## Building RAG chatbots with LangChain and Qdrant

### install libraries
```shell
!pip install -U   \
    langchain     \
    openai        \
    datasets      \
    qdrant-client \
    tiktoken
```

In [1]:
import os
from dotenv import load_dotenv
from langchain_openai import ChatOpenAI
load_dotenv('./.env')

True

In [2]:
chat = ChatOpenAI(
    model='gpt-3.5-turbo'
)

In [3]:
from langchain.schema import (
    SystemMessage,
    HumanMessage,
    AIMessage
)

messages = [
    SystemMessage(content="You are a helpful assistant."),
    HumanMessage(content="Hi AI, how are you today?"),
    AIMessage(content="I'm great thank you.
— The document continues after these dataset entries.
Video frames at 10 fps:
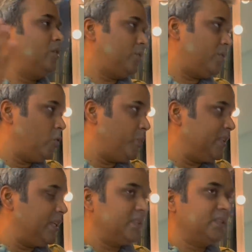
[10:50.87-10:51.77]
और थोड़ा ऊपर
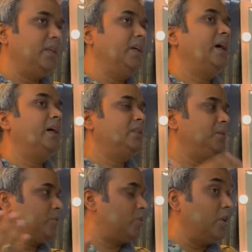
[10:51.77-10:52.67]
जा सकते हैं
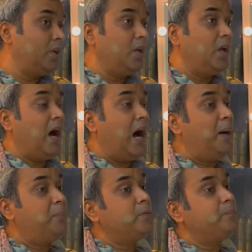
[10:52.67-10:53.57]
कास्टिंग हम्म। में थोड़ा
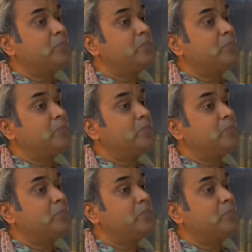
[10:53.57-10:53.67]
आप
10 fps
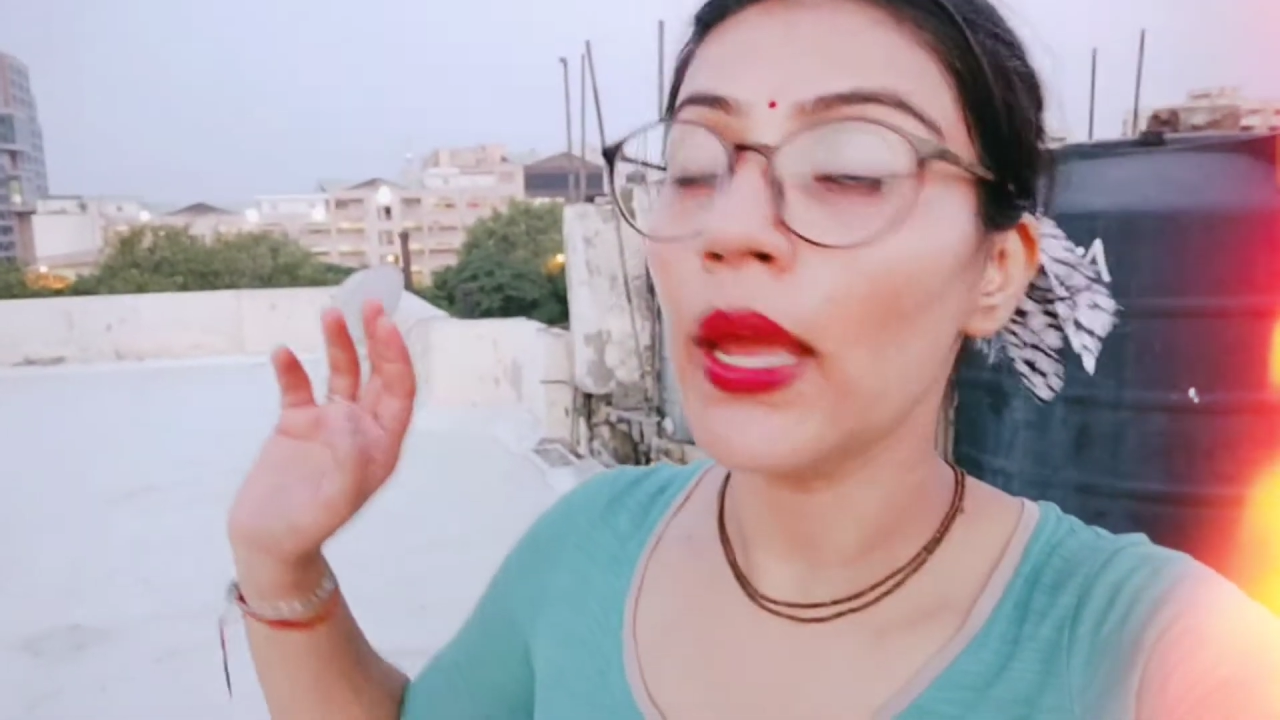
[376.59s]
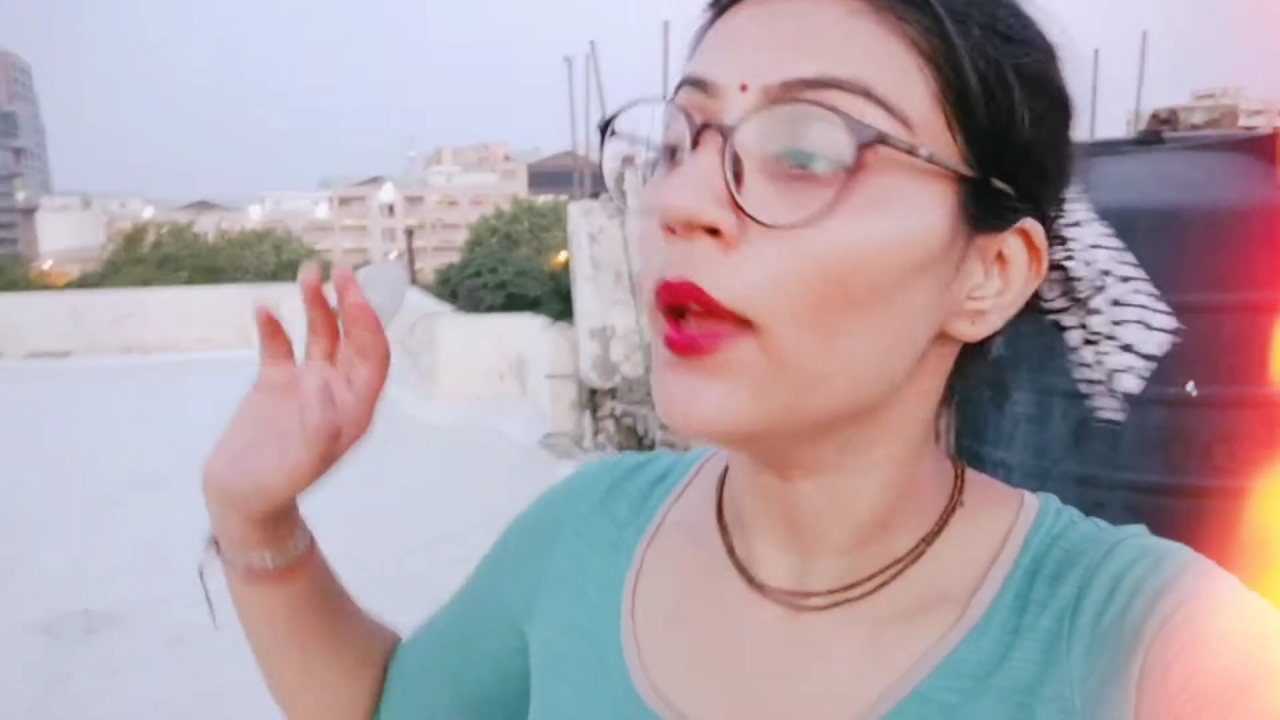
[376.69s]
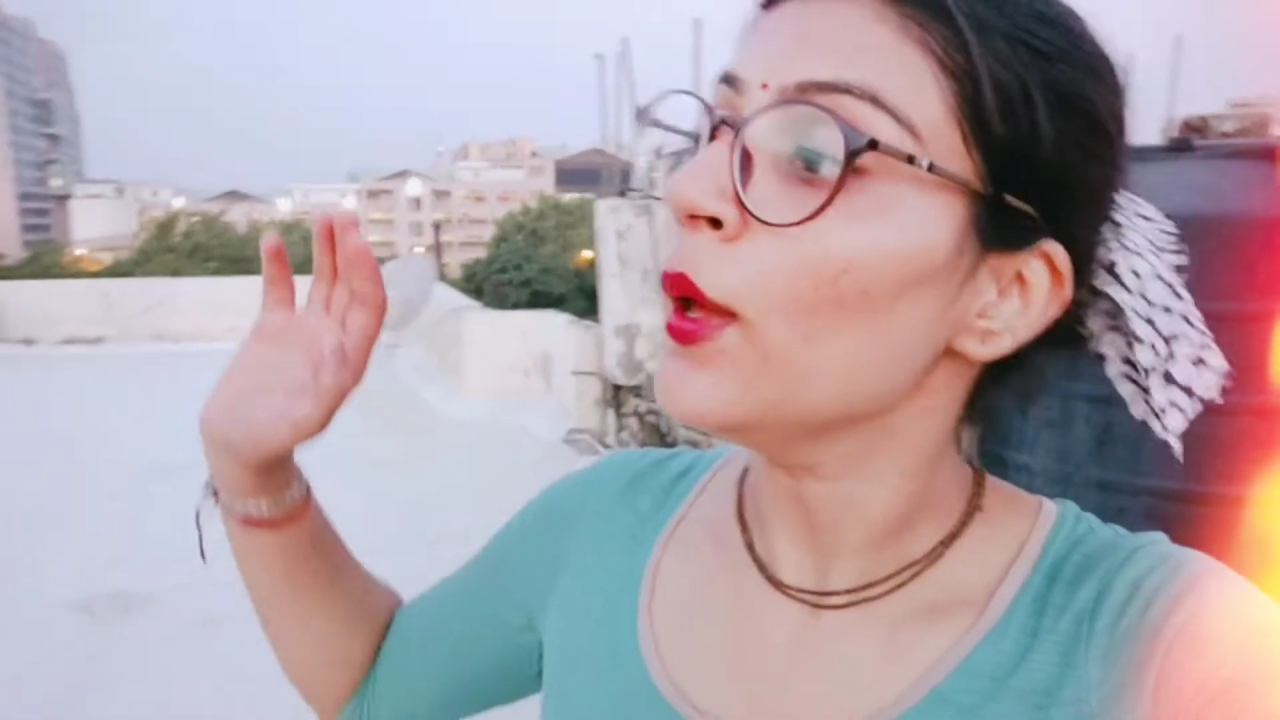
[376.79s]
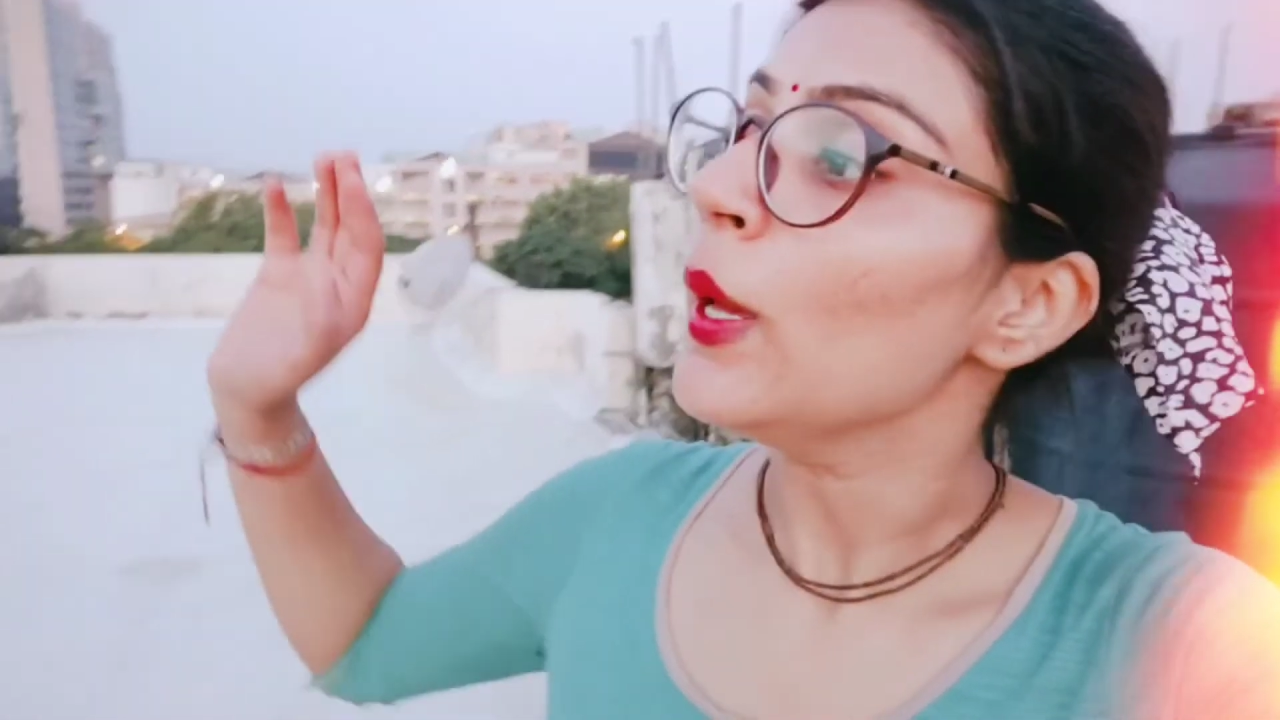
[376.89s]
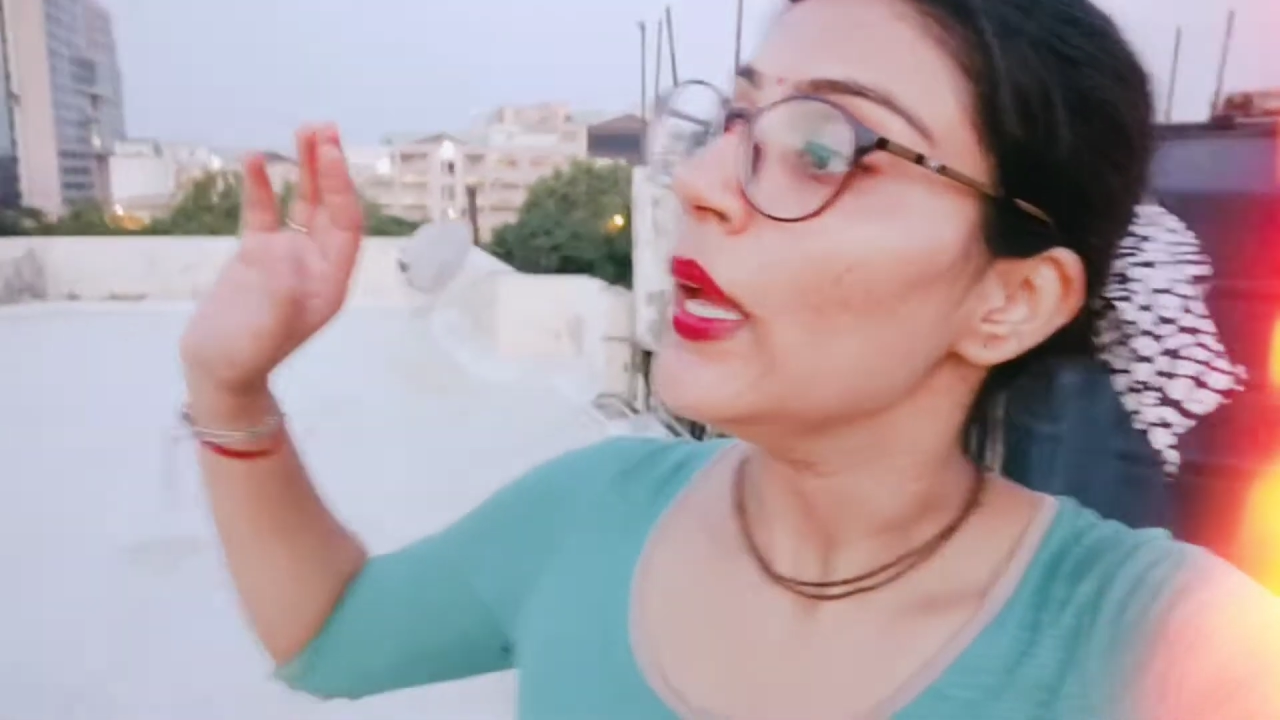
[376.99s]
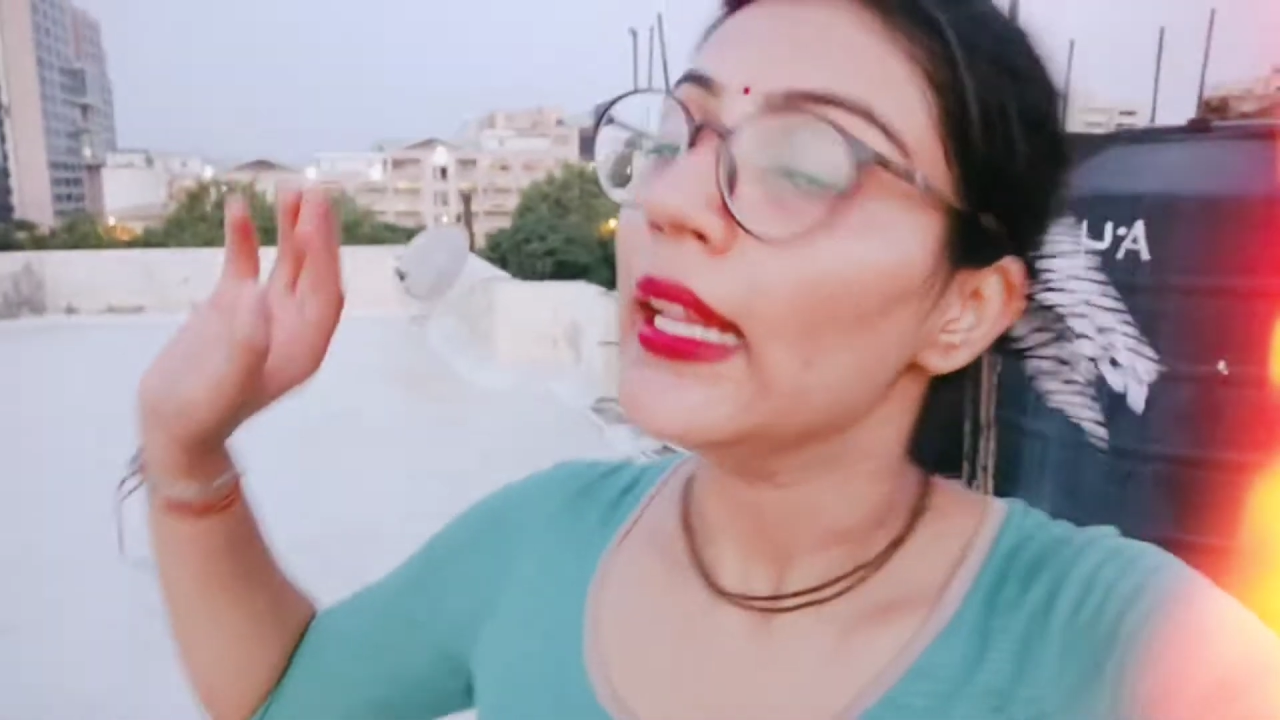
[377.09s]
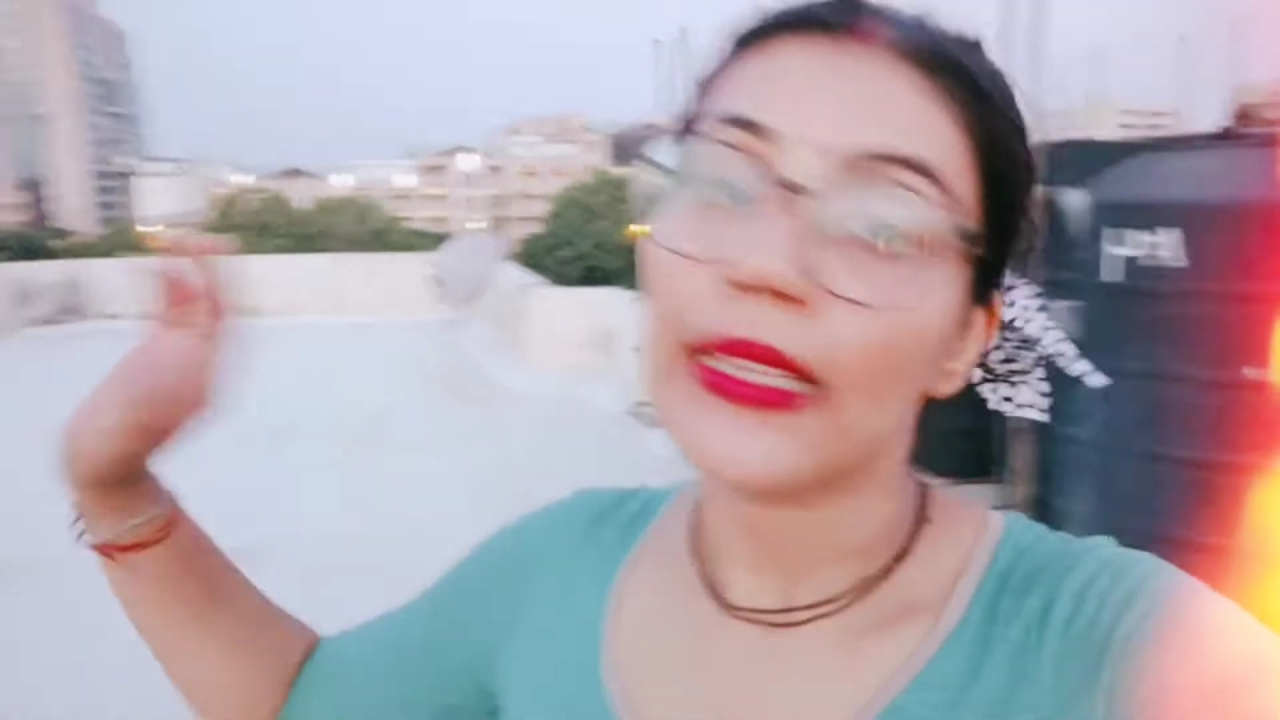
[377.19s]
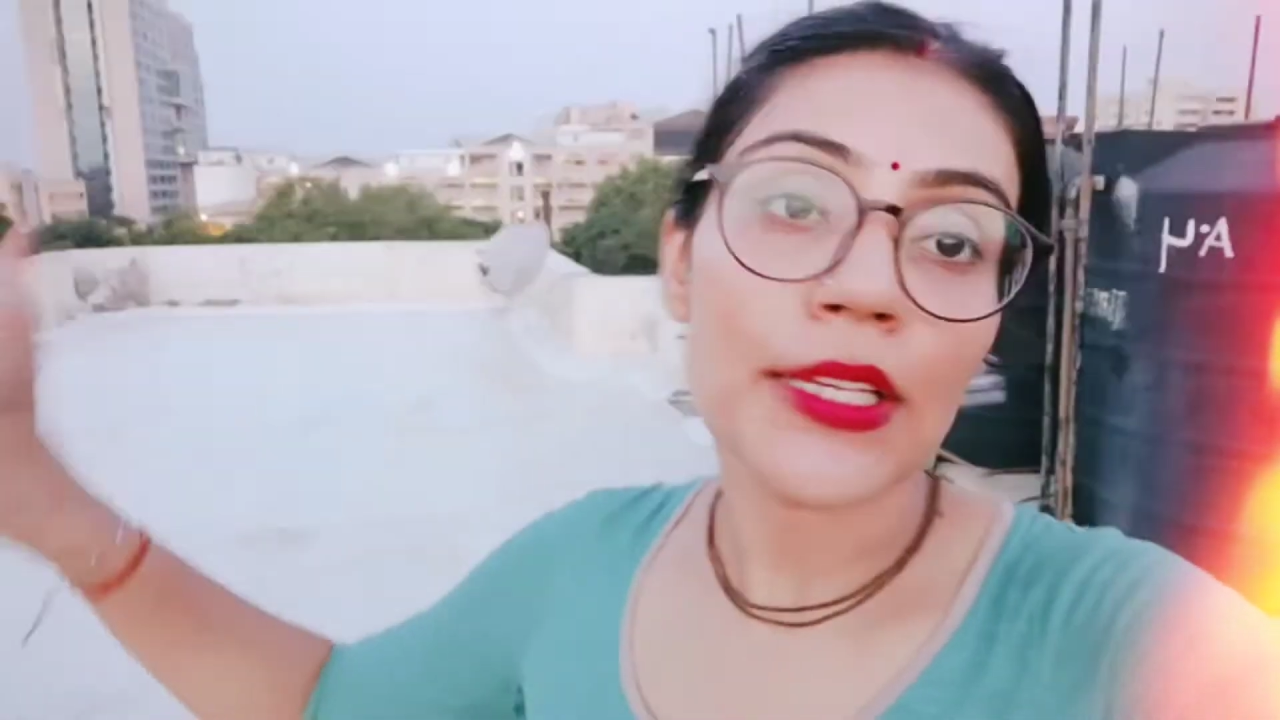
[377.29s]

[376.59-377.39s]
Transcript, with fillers: इतनी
How can I help you?"),
    HumanMessage(content="I'd like to understand machine learning.")
]

In [4]:
res = chat.invoke(messages)
res

AIMessage(content='Machine learning is a subset of artificial intelligence that involves developing algorithms and statistical models that allow computers to learn from and make predictions or decisions based on data. The main goal of machine learning is to enable computers to automatically learn and improve from experience without being explicitly programmed. There are various types of machine learning algorithms, such as supervised learning, unsupervised learning, and reinforcement learning, each serving different purposes and applications. Do you have any specific questions about machine learning that I can help clarify for you?')

In [5]:
print(res.content)

Machine learning is a subset of artificial intelligence that involves developing algorithms and statistical models that allow computers to learn from and make predictions or decisions based on data. The main goal of machine learning is to enable computers to automatically learn and improve from experience without being explicitly programmed. There are various types of machine learning algorithms, such as supervised learning, unsupervised learning, and reinforcement learning, each serving different purposes and applications. Do you have any specific questions about machine learning that I can help clarify for you?


In [6]:
messages.append(res)

In [7]:
prompt = HumanMessage(
    content="Whats the difference between supervised and unsupervised?"
)
messages.append(prompt)

In [8]:
res = chat.invoke(messages)

In [9]:
print(res.content)

Supervised and unsupervised learning are two main types of machine learning approaches that involve different methods of training models and making predictions:

1. Supervised learning: In supervised learning, the algorithm is trained on a labeled dataset, where each example in the dataset is associated with a target output or label. The goal is for the model to learn a mapping between the input data and the corresponding output labels. During training, the model adjusts its parameters based on the difference between its predictions and the true labels in order to minimize the prediction error. Once the model is trained, it can make predictions on new, unseen data by generalizing from the labeled training examples.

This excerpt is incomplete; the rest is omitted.